AIM OF THE TASK:
Below are records; extract exactly the lines from the one with "[9:12.20-9:13.10]" through the final line, including both, but drop the pictures.

Collected data
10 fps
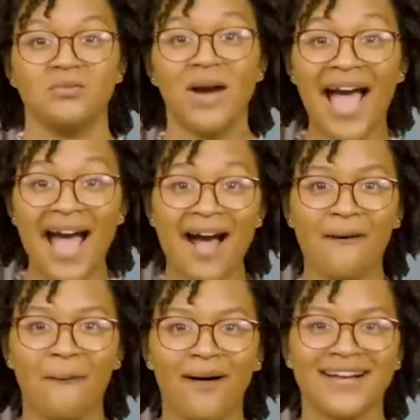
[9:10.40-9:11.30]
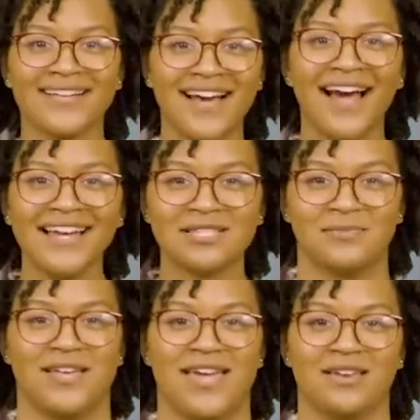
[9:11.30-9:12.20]
Wow! God's
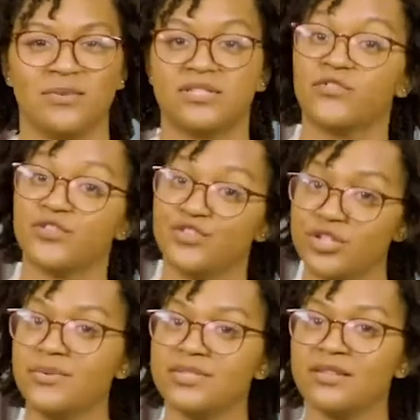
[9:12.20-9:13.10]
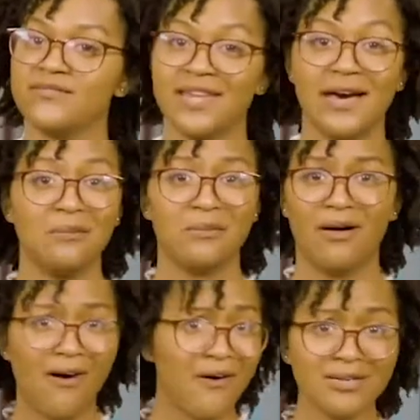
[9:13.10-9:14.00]
plan was for Joseph to help
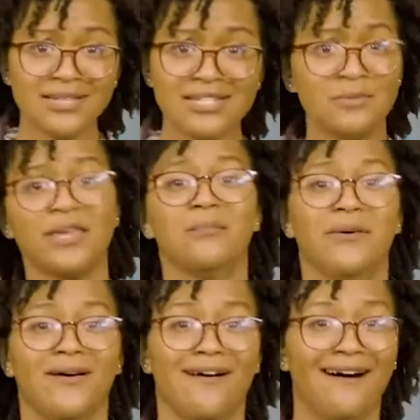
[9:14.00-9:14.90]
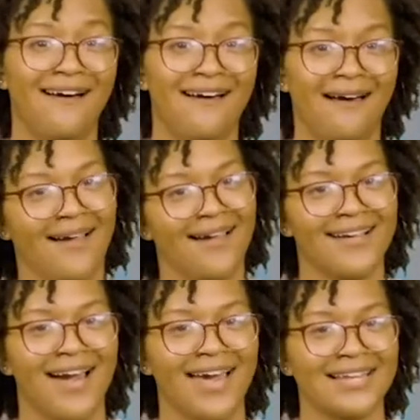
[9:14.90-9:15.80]
all these people.
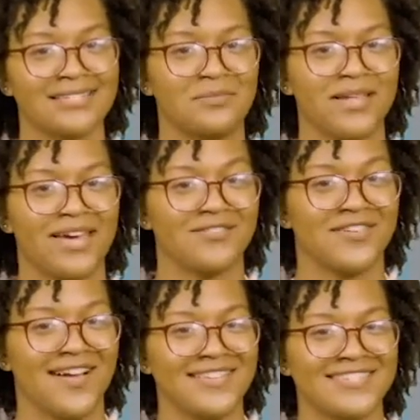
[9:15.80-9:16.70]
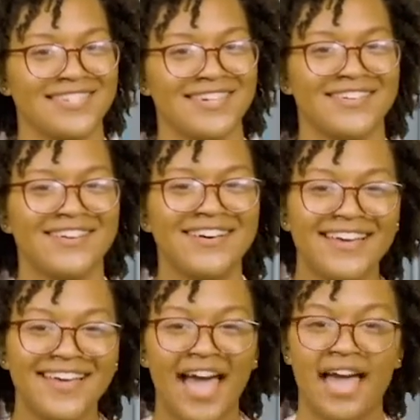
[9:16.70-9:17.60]
God has a plan for us too,
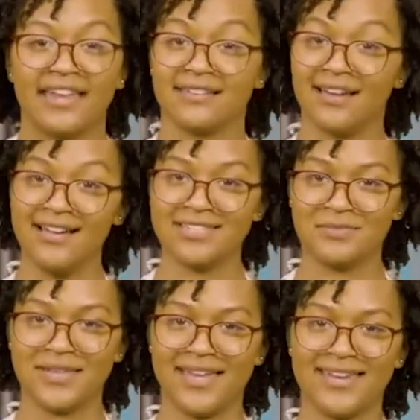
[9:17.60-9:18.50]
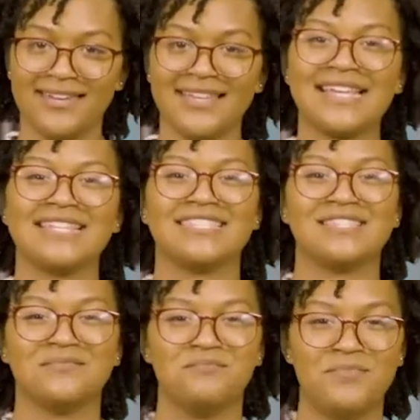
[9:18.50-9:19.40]
and God's plan is
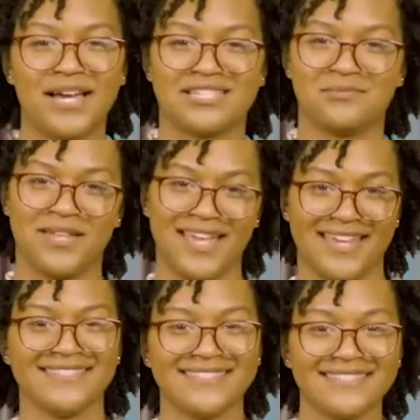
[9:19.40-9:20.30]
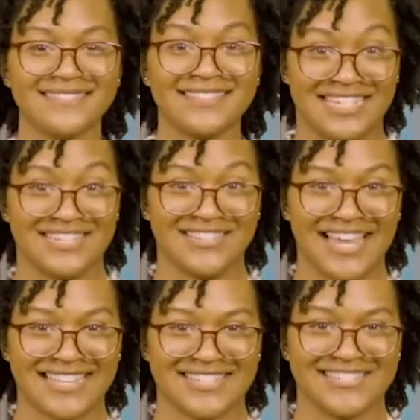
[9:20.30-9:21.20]
the best plan. Did you
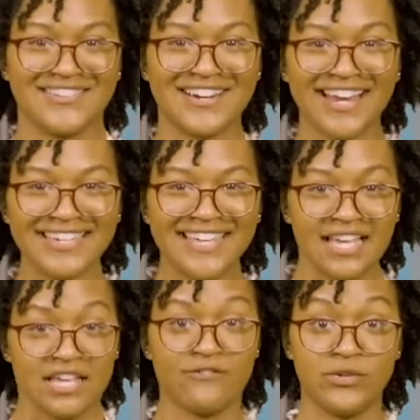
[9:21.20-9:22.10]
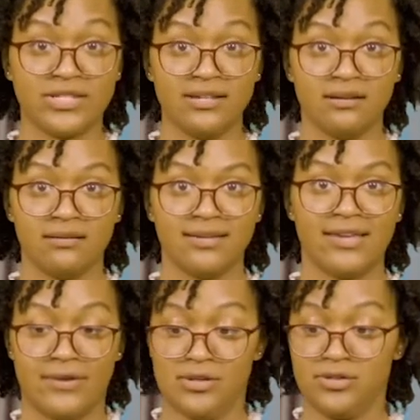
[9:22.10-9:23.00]
like the story? If you did,
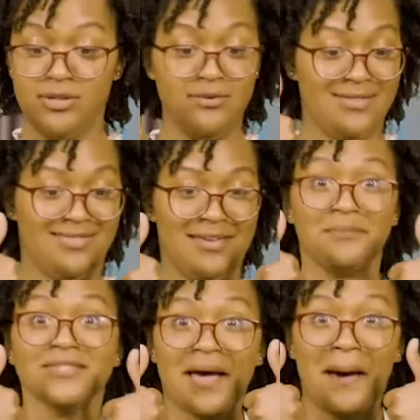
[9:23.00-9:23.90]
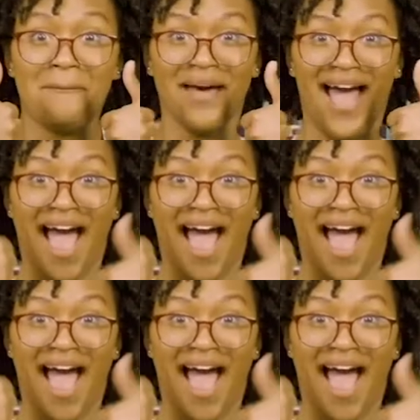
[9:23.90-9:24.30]
give it two thumbs up.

EXERCISE OUTPUT:
[9:12.20-9:13.10]
[9:13.10-9:14.00]
plan was for Joseph to help
[9:14.00-9:14.90]
[9:14.90-9:15.80]
all these people.
[9:15.80-9:16.70]
[9:16.70-9:17.60]
God has a plan for us too,
[9:17.60-9:18.50]
[9:18.50-9:19.40]
and God's plan is
[9:19.40-9:20.30]
[9:20.30-9:21.20]
the best plan. Did you
[9:21.20-9:22.10]
[9:22.10-9:23.00]
like the story? If you did,
[9:23.00-9:23.90]
[9:23.90-9:24.30]
give it two thumbs up.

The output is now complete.